Syed gives the example of United Airlines Flight 173 which took off from JFK International airport in New York on December 28, 1978, bound for Portland Oregon.
Just before the airplane went into land, the flight crew became convinced the landing gear hadn’t locked into place. They then spent so long trying to fix the problem that they ran out of fuel and had to crashland into a residential area, killing eight people on board.
An investigation discovered that the flight engineer hadn’t been assertive enough in telling the Captain the fuel was running low. The Captain meantime was obsessed with trying to fix the landing gear problem and avoid giving passengers a bumpy landing.
As it turned out there had not been a problem with the landing gear in the first place.
Afterward, new protocols were put in place and training methods were revised. As a result, nothing quite as bad has happened again.
So much so that flying on airplanes is now safer than any other form of travel because the industry investigates and learns from its mistakes.
“Openness and learning rather than blaming is the instinctive response – and system safety has been the greatest beneficiary,” Syed told Director magazine.
Dyson Vacuum Cleaners
Sir James, the designer, inventor, and entrepreneur, is committed to learning from failure.
He made 5,127 prototypes of his bagless vacuum cleaner before he got it right.
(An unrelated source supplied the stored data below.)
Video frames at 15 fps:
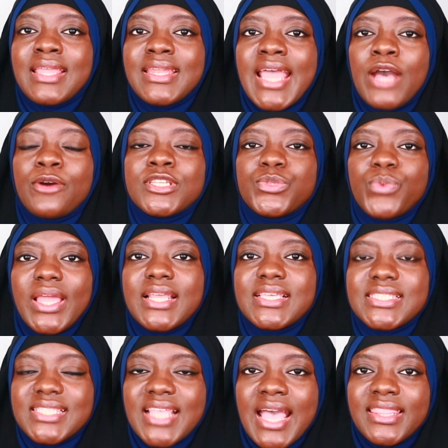Now, as well
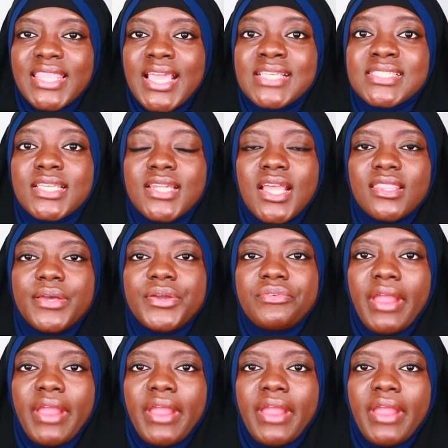as that, there is anotherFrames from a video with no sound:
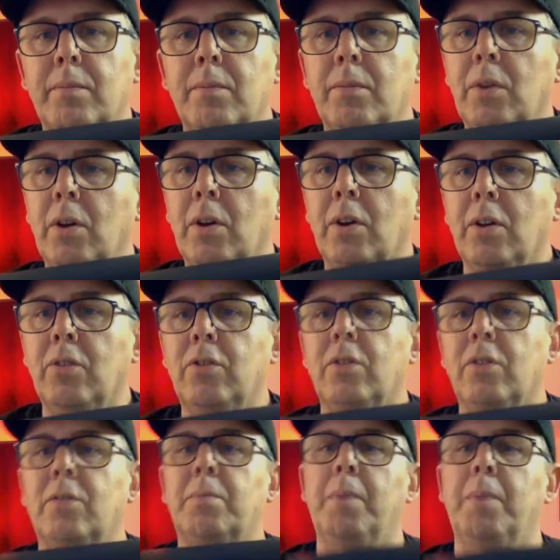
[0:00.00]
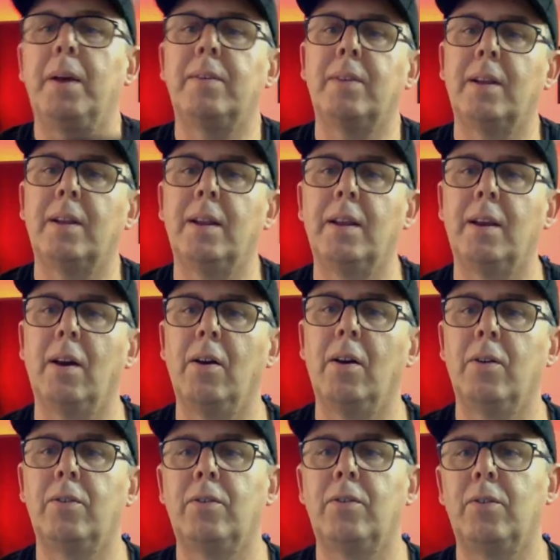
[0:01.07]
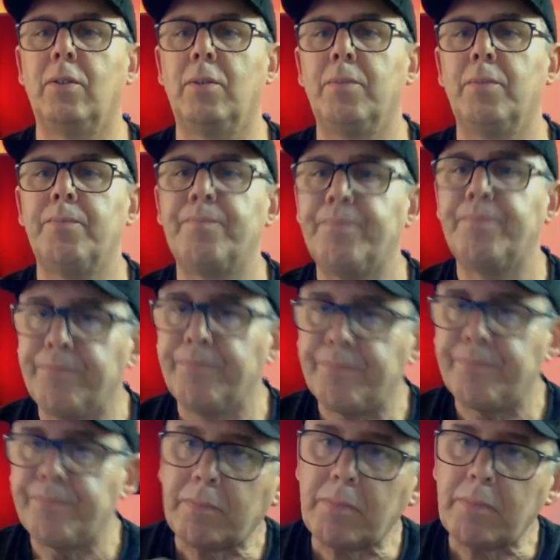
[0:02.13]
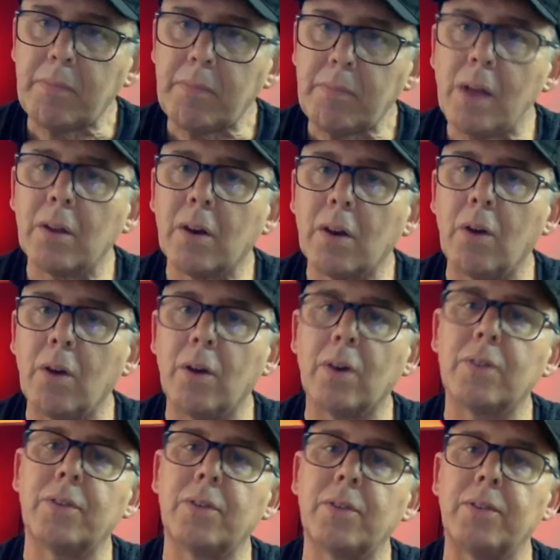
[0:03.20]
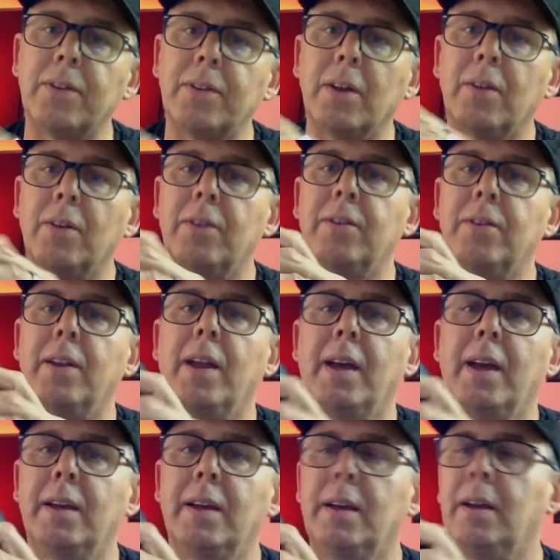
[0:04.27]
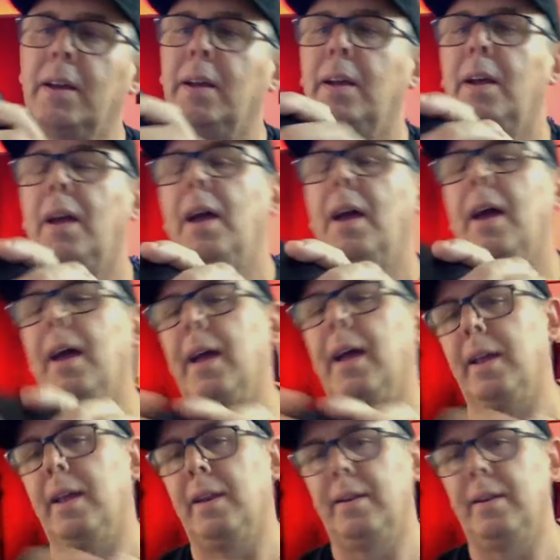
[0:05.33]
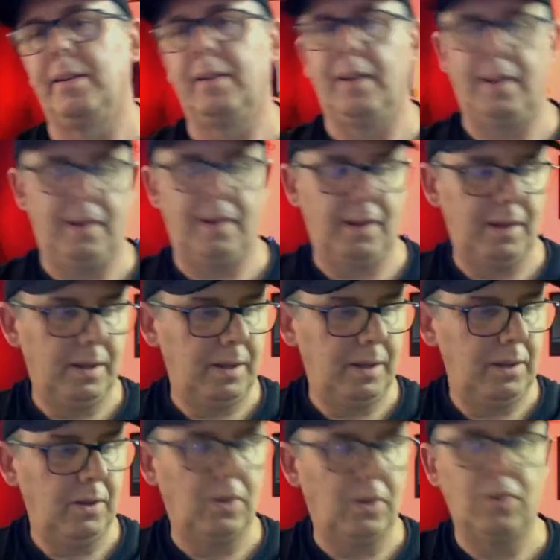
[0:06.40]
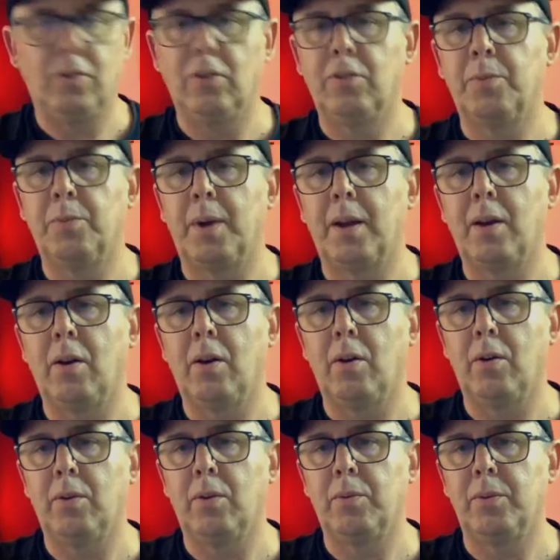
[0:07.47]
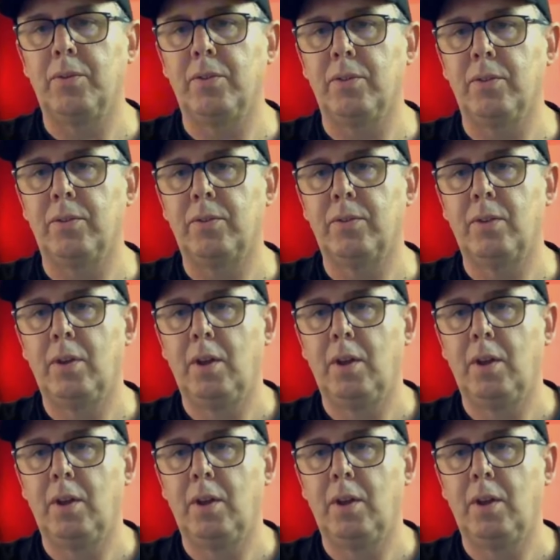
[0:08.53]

you can just basically go to godox.co.za and you can use my code, which isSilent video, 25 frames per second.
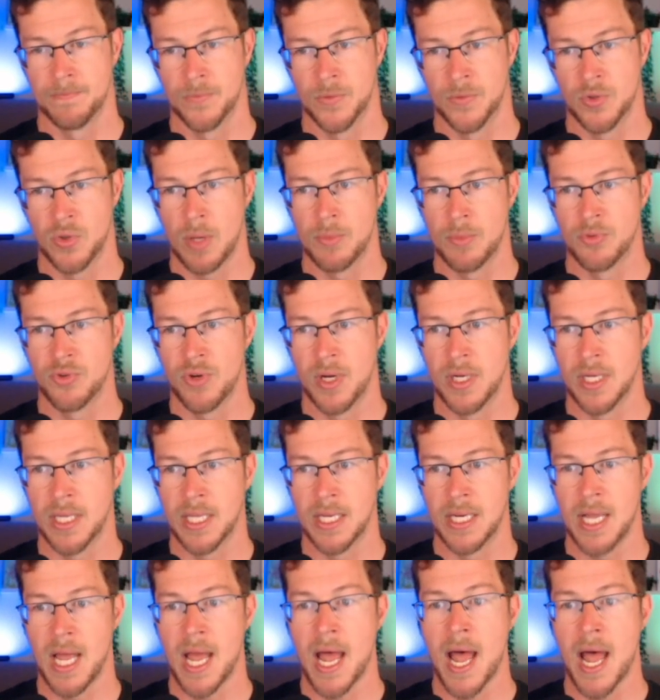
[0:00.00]
So I'm trying to
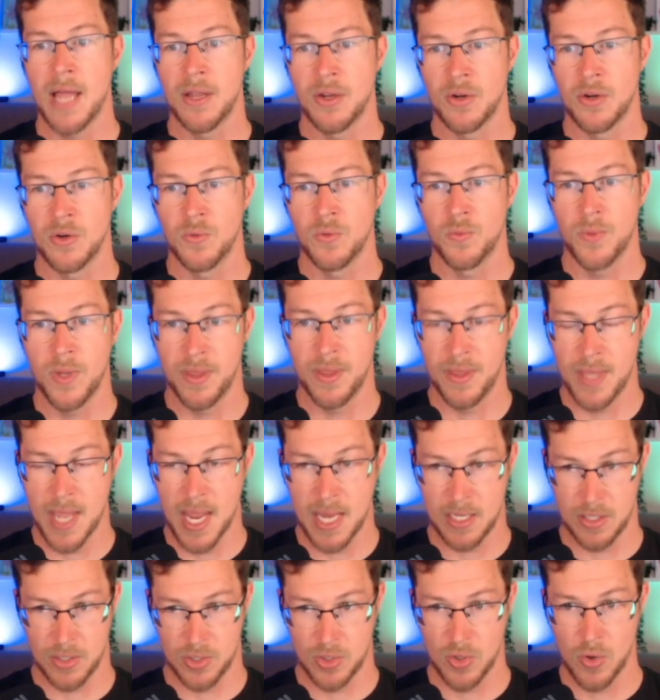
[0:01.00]
get higher with
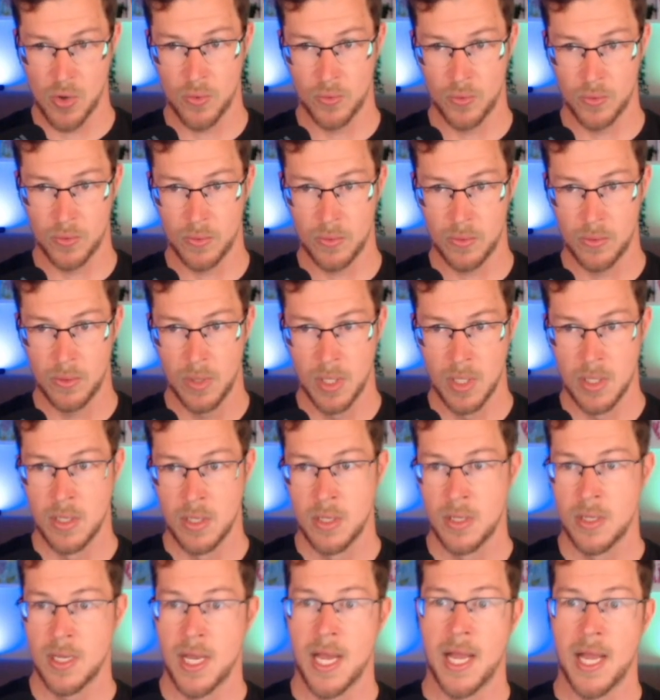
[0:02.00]
that total,
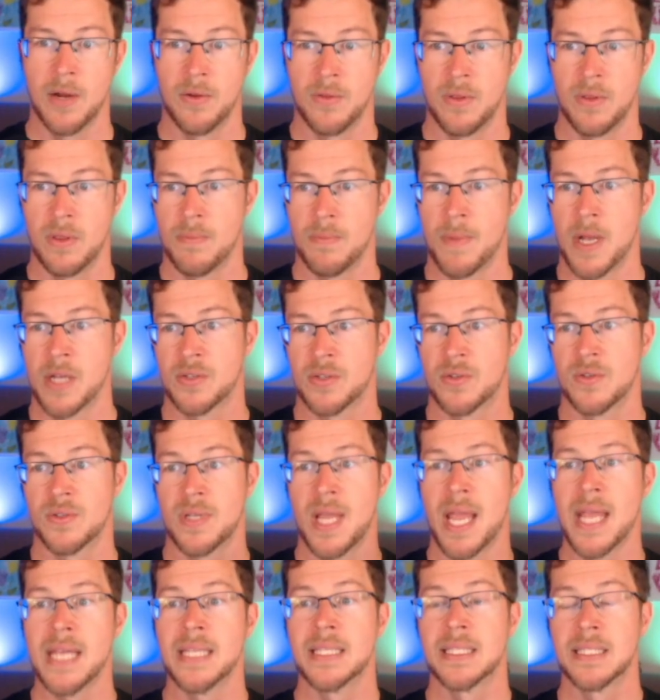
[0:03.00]
higher than the monster's
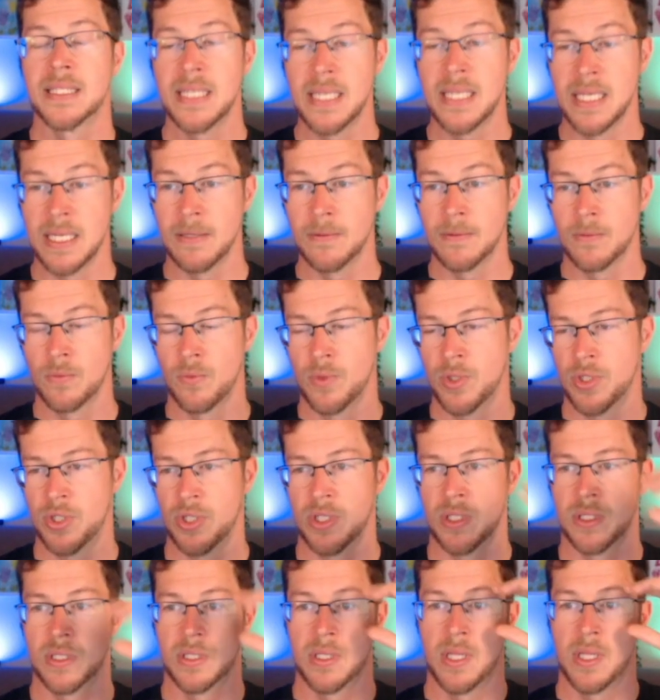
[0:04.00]
AC, which
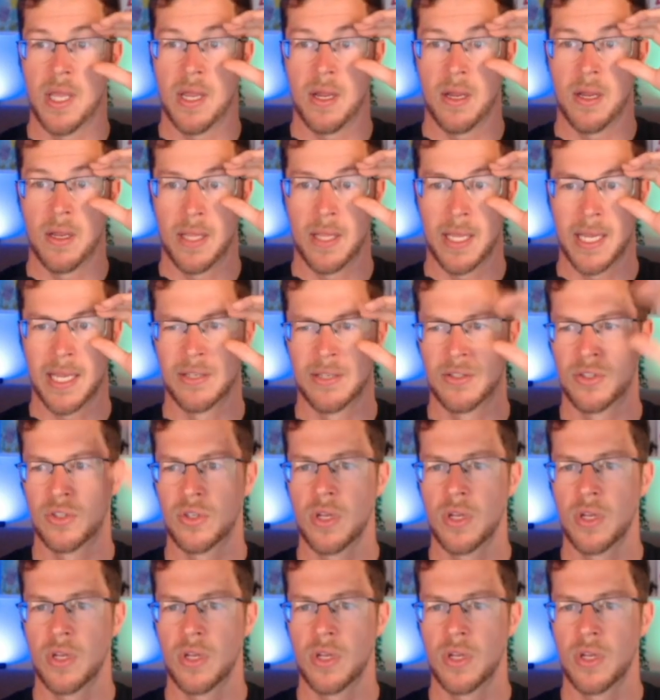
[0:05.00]
is their, likeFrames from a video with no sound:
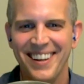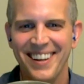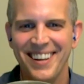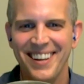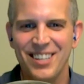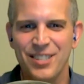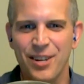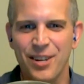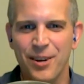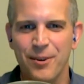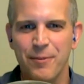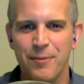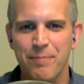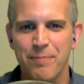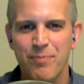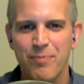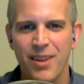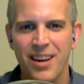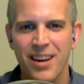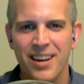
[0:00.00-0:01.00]
So,
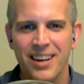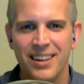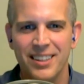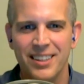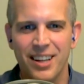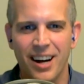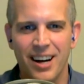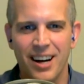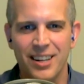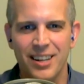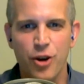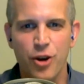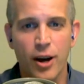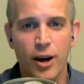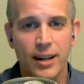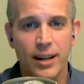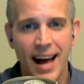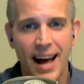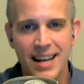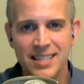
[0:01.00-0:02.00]

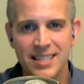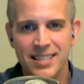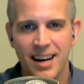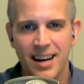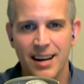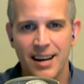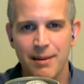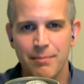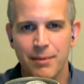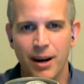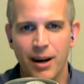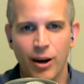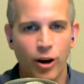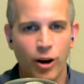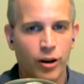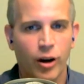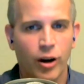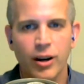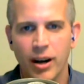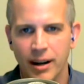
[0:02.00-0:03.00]
John, last time,
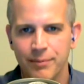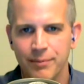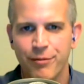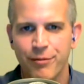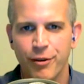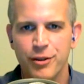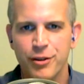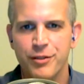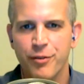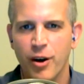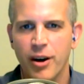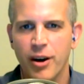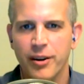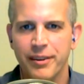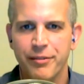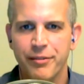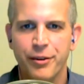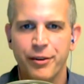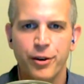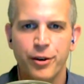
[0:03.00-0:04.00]
first of all,
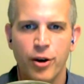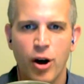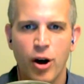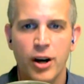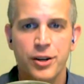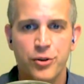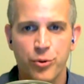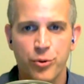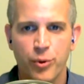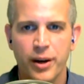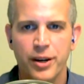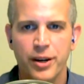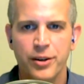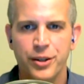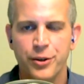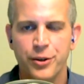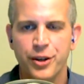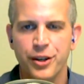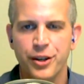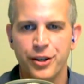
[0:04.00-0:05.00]
if you're on Twitter,
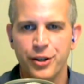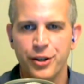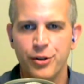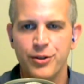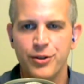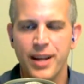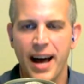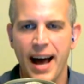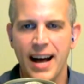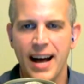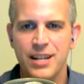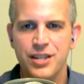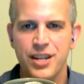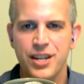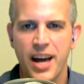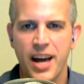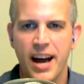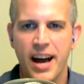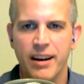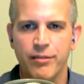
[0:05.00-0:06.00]
you can use the
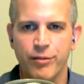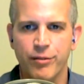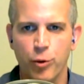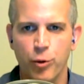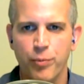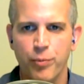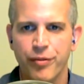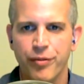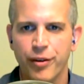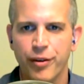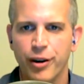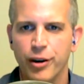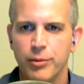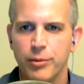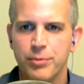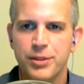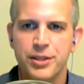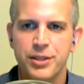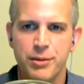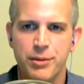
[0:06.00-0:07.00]
hashtag
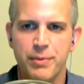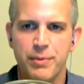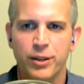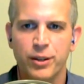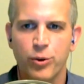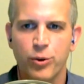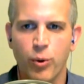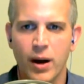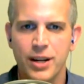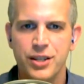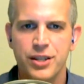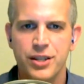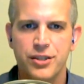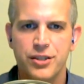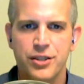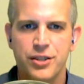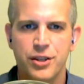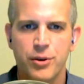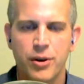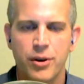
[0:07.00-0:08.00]
VolpFirm to submit
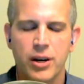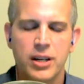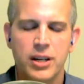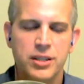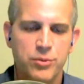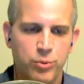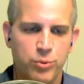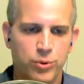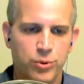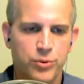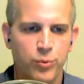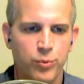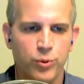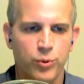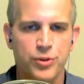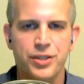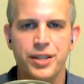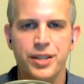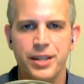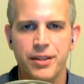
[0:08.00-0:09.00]
questions to us.
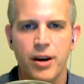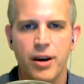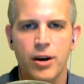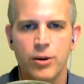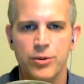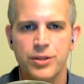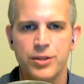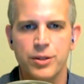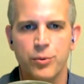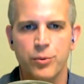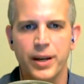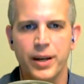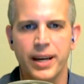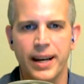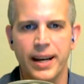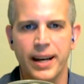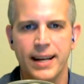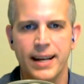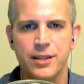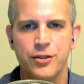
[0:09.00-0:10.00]
We'll see those and we
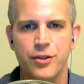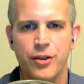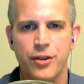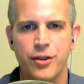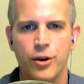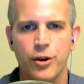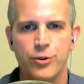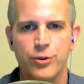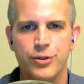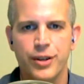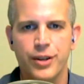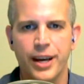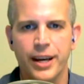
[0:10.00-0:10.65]
can answer those.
This practice has obviously paid off because Sir James is now worth more than £3 billion.
“Creative breakthroughs always begin with multiple failures,” says Sir James. “…True invention lies in the understanding and overcoming of these failures, which we must learn to embrace.”
Without them, innovations won’t happen, he says. “Failures feed the imagination. You cannot have the one without the other.”
Great inventors always develop their insights not from an appraisal of how good everything is, but from what is going wrong, Sayed wrote in the Daily Mail.
Using Failure To Grow Your Business
Obviously, failure is only useful if it’s acted upon. “You can build motivation by breaking down the idea that we can all be perfect on the one hand, and by building up the idea that we can get better with good feedback and practice on the other,” says Syed.
Some of the world’s most innovative organisations like Pixar, the Mercedes F1 Team, and Google “interrogate errors as part of their strategy for future success.”
Take Google’s decision to test which shade of blue in its advertising links in Gmail and Google search worked best, for example.
Rather than ask its designers to choose the shade of blue for those links, Google decided to run tests known as ‘1% experiments in which 1% of users were shown one blue and another in which 1% of users were shown another blue. Then Google went further and ran 40 other experiments showing all the shades of blue.
It paid off: Google found the perfect shade of blue (the one that users were more likely to click on) and made an extra $200 million a year in revenue.
Why Don’t Companies Embrace Failure?
One of the biggest problems in business is the collective attitude we have to failure, says Syed.
“We love to think of ourselves as smart people, so we find mistakes, failure, and sub-optimal outcomes challenging to our egos,” Syed said in an interview with Director magazine. “But the reality is when we’re involved in complex areas of human endeavour—and business is very complex—our ideas and actions not being perfect is an inevitability.
“If we’re threatened by our mistakes, and become prickly when people mention them, we don’t learn from them. We need to eradicate the idea that smart people don’t make mistakes.”
To really be successful, businesses need to encourage a company-wide failure-embracing culture which in turn will create a “process of dynamic change and adaptation”.
“Success happens through a willingness to engage with, and change as a result of, our failings. Get that right and everything else falls into place,” he says.